--- START ---

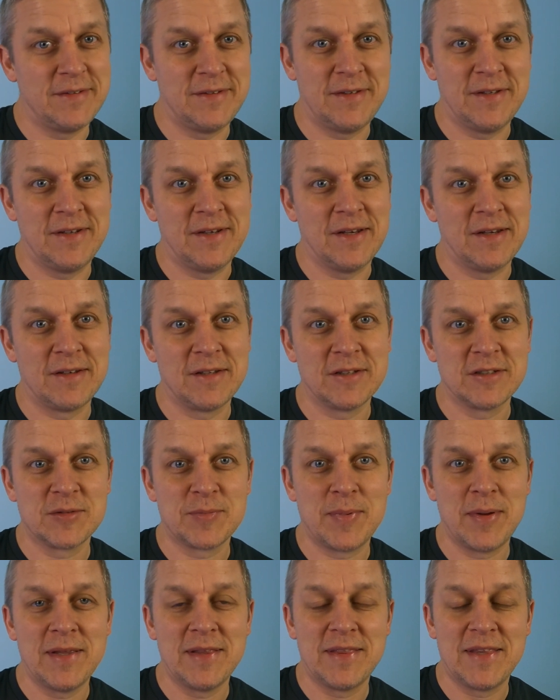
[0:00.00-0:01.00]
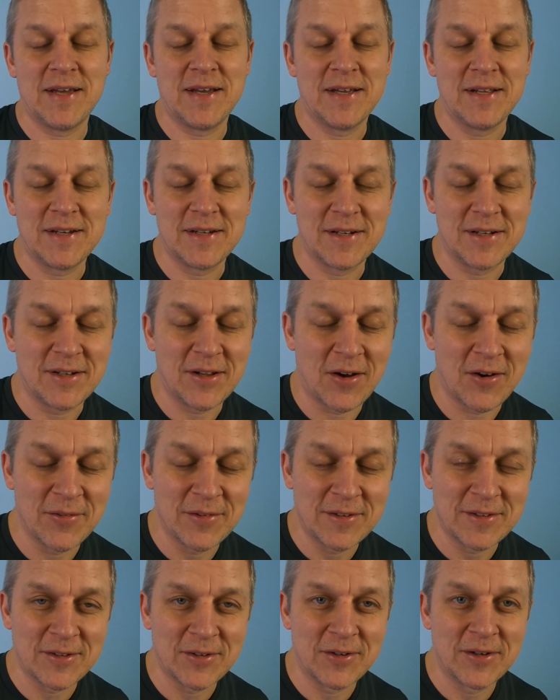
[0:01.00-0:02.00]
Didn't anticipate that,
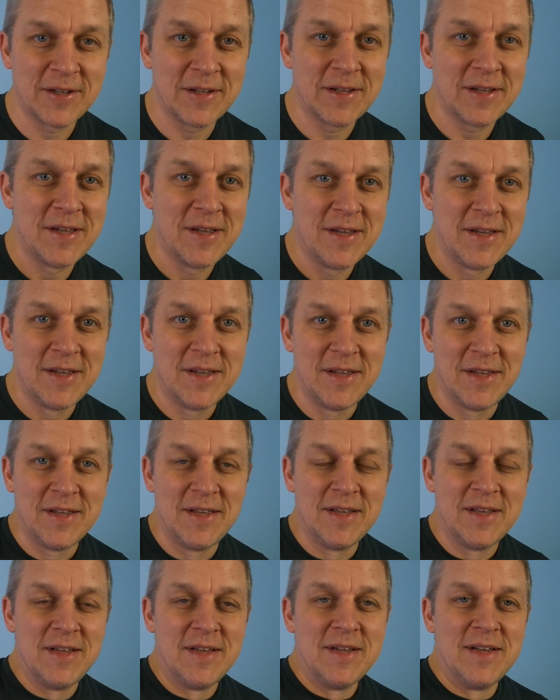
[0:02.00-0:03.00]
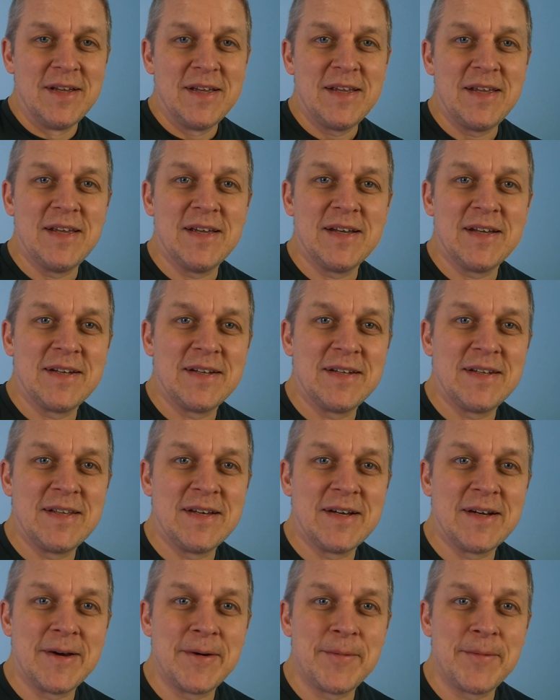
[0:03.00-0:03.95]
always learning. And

--- END ---

§ WHAT IS EXPECTED: What you give back should match the entries above exactly, except that pictures are dropped.

§ TASK SOLUTION:
[0:00.00-0:01.00]
[0:01.00-0:02.00]
Didn't anticipate that,
[0:02.00-0:03.00]
[0:03.00-0:03.95]
always learning. And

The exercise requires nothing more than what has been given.